What is expected: Each and every line below goes into your answer unchanged, but leave out the images.

Entries taken from a collection:
━━━━━━━━━━

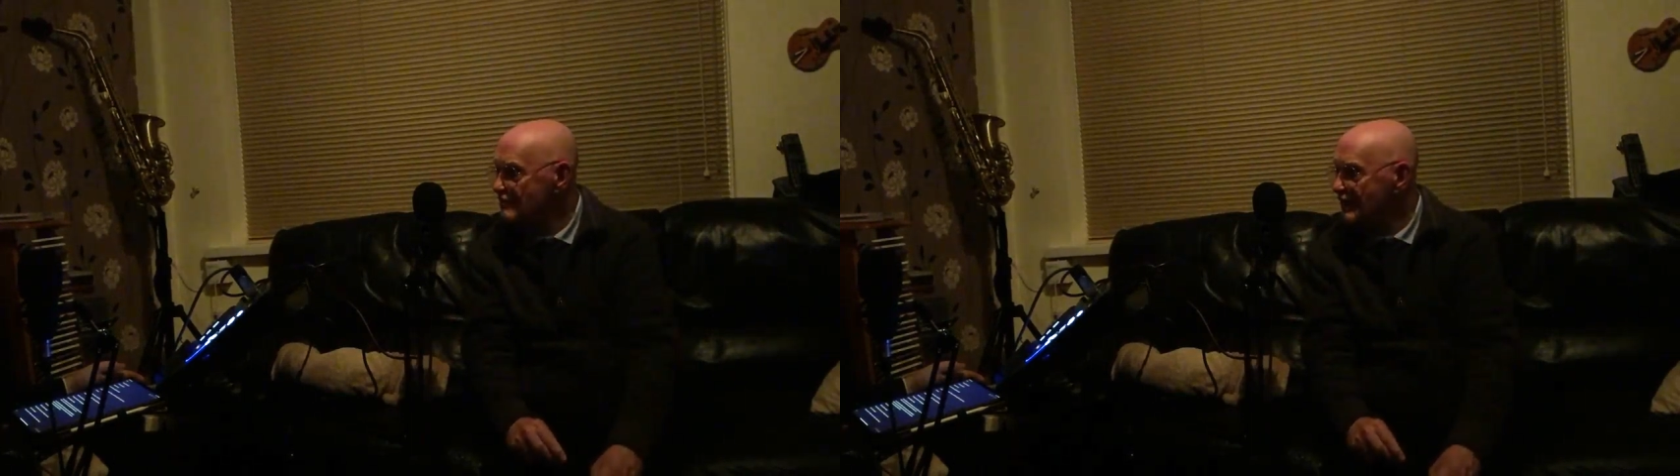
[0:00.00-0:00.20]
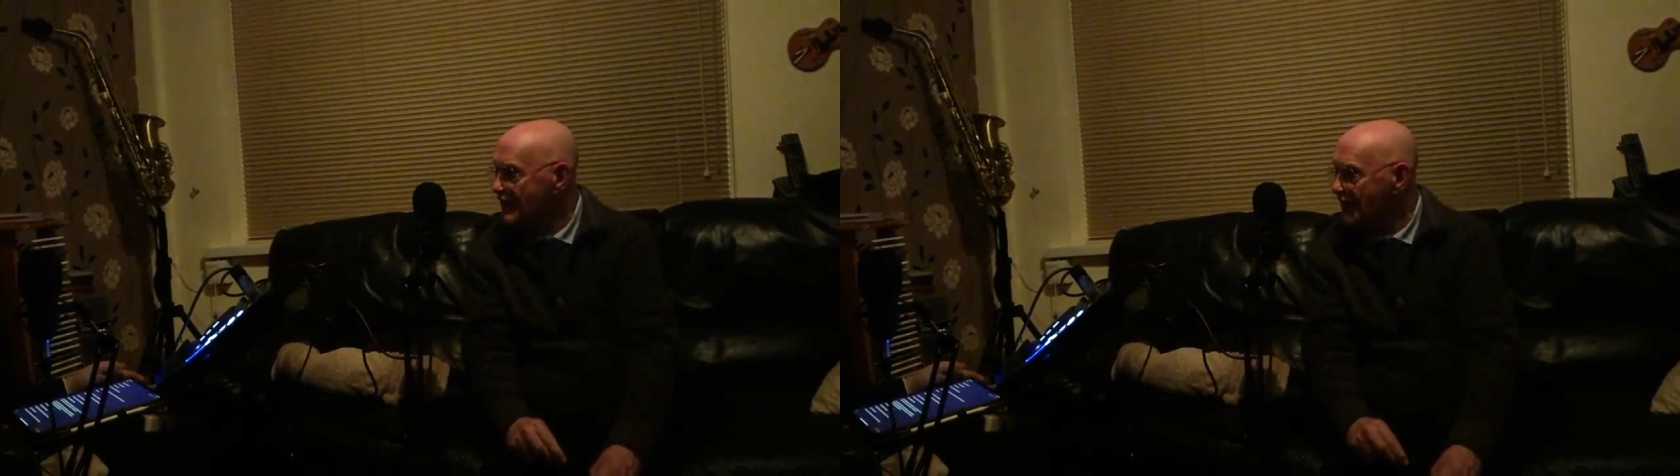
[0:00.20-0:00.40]

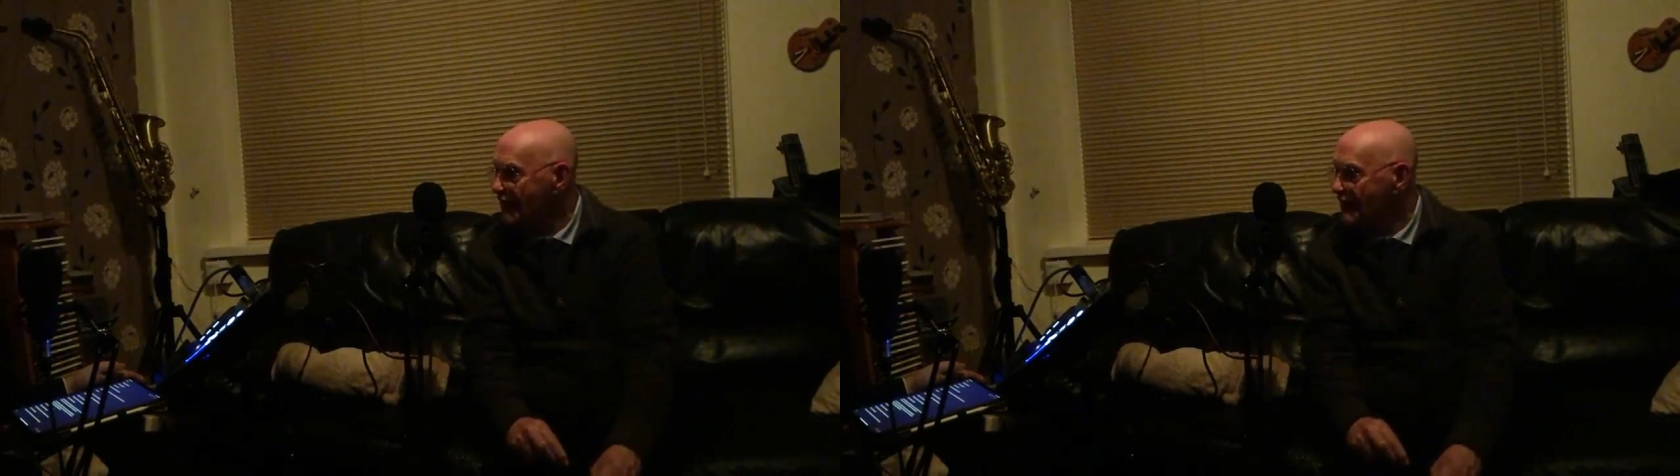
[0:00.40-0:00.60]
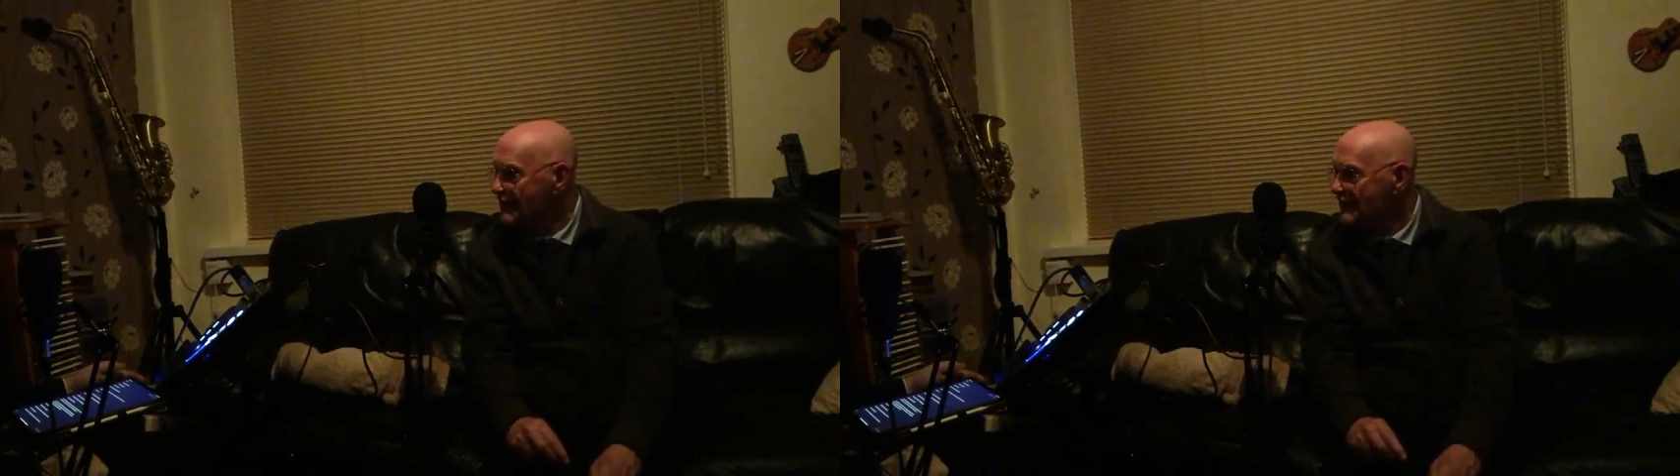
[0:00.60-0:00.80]
gear.
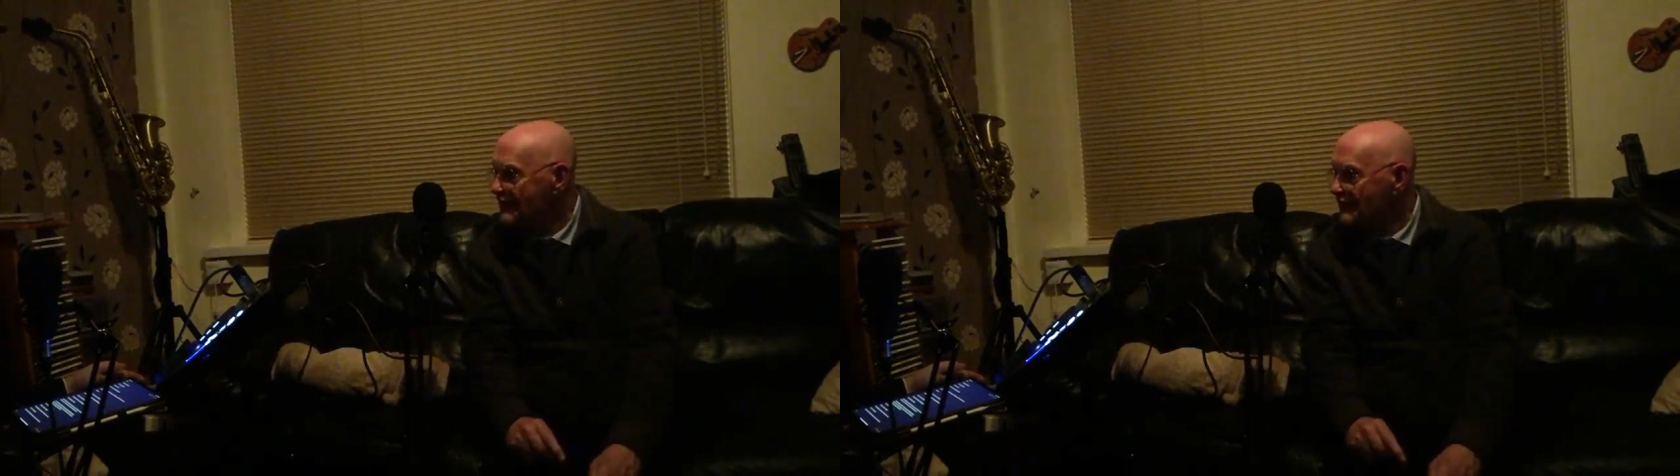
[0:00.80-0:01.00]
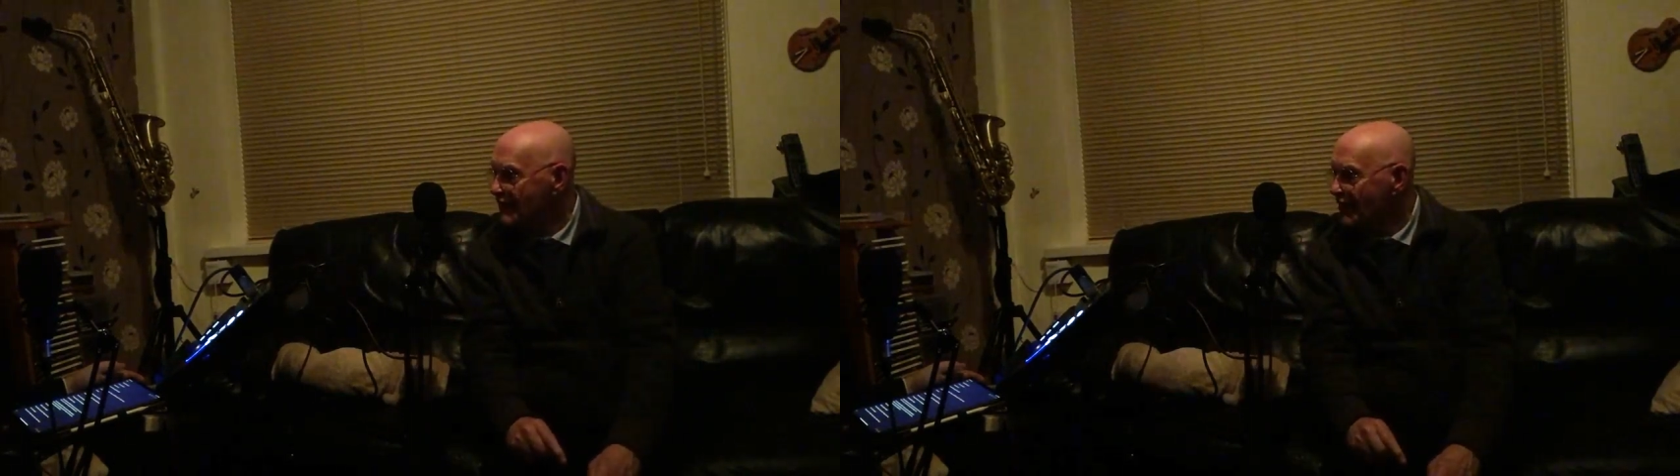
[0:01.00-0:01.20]

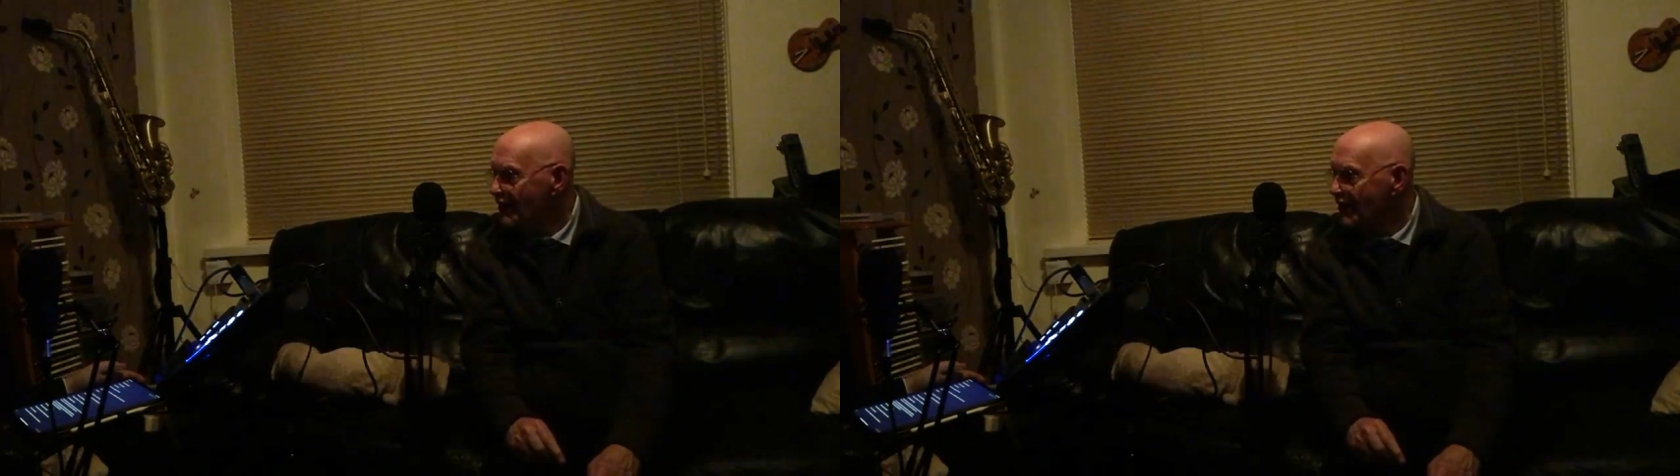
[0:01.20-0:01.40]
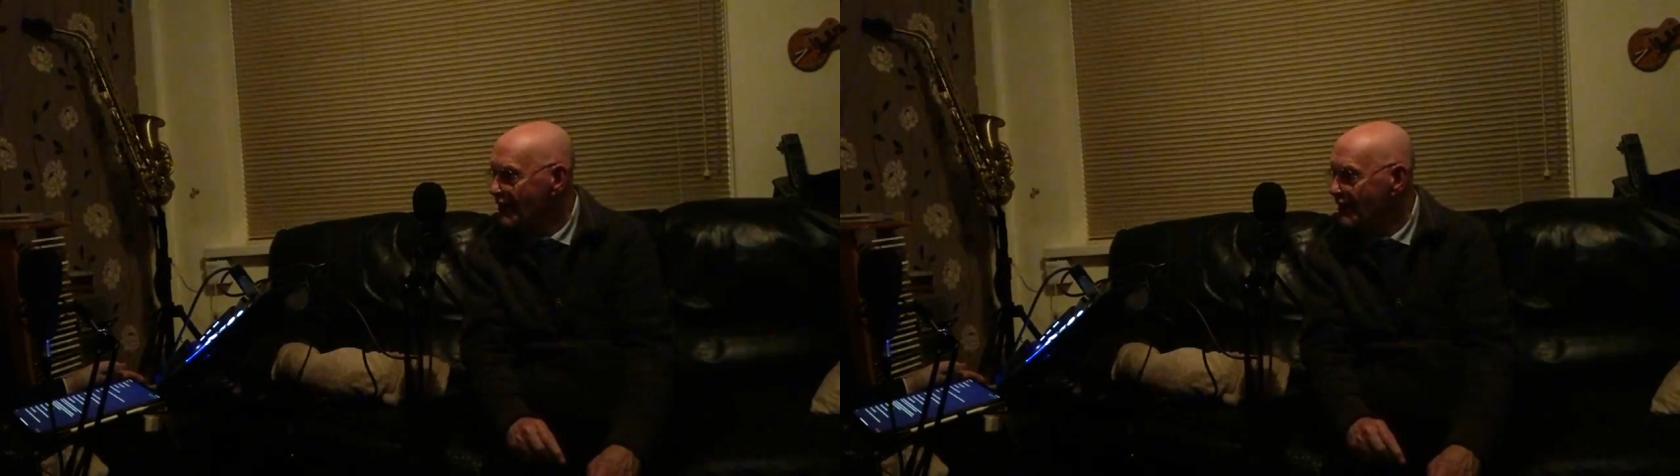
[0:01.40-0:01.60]

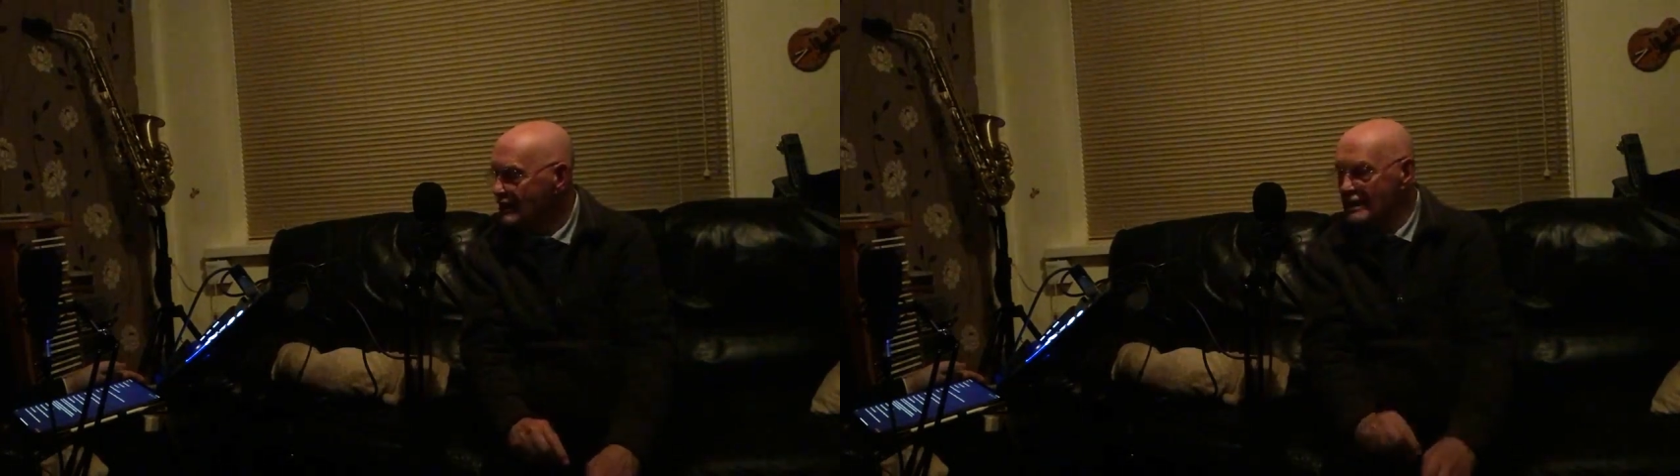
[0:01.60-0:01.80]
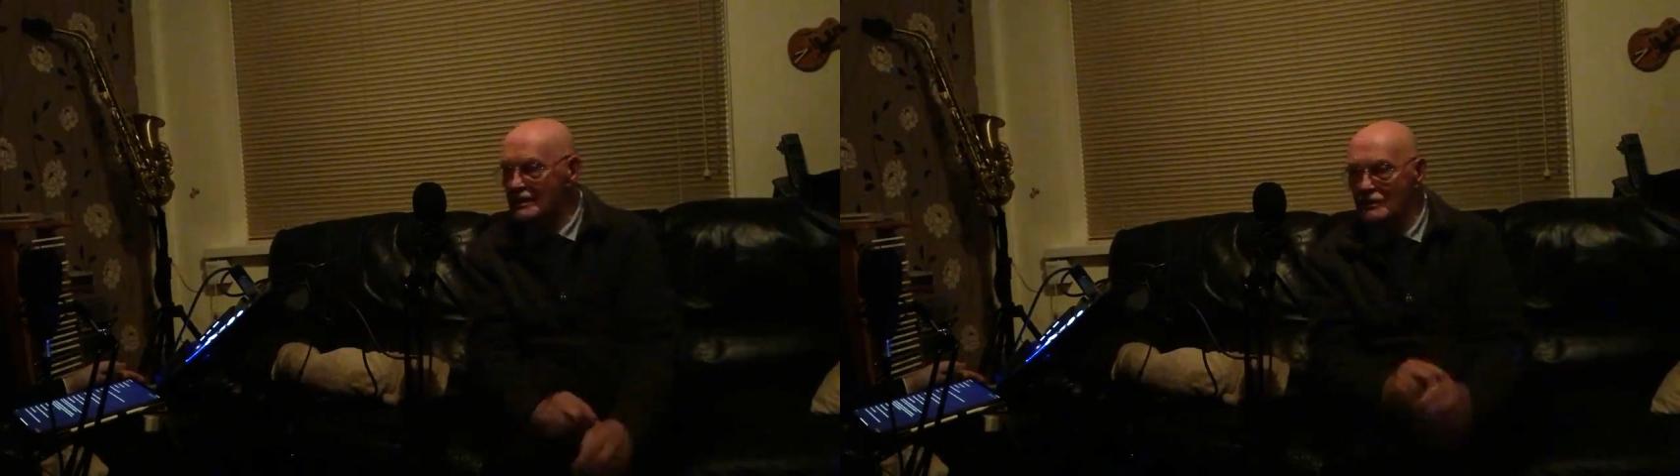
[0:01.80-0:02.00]

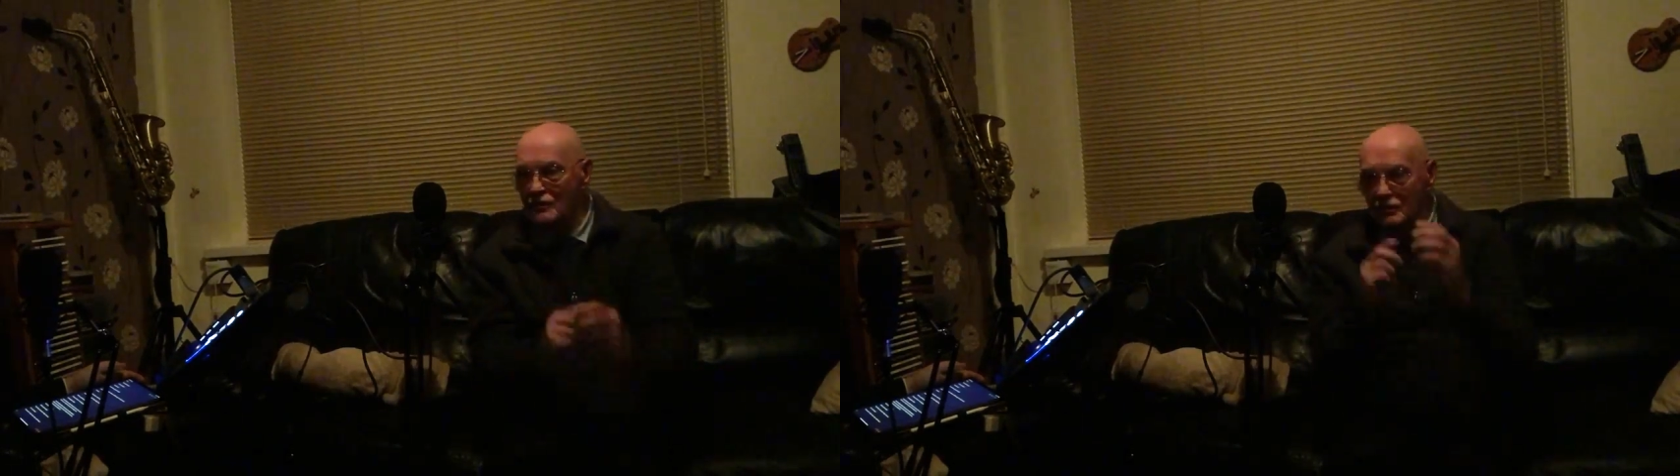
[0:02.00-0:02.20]
And I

━━━━━━━━━━

Response to this exercise:
[0:00.00-0:00.20]
[0:00.20-0:00.40]

[0:00.40-0:00.60]
[0:00.60-0:00.80]
gear.
[0:00.80-0:01.00]
[0:01.00-0:01.20]

[0:01.20-0:01.40]
[0:01.40-0:01.60]

[0:01.60-0:01.80]
[0:01.80-0:02.00]

[0:02.00-0:02.20]
And I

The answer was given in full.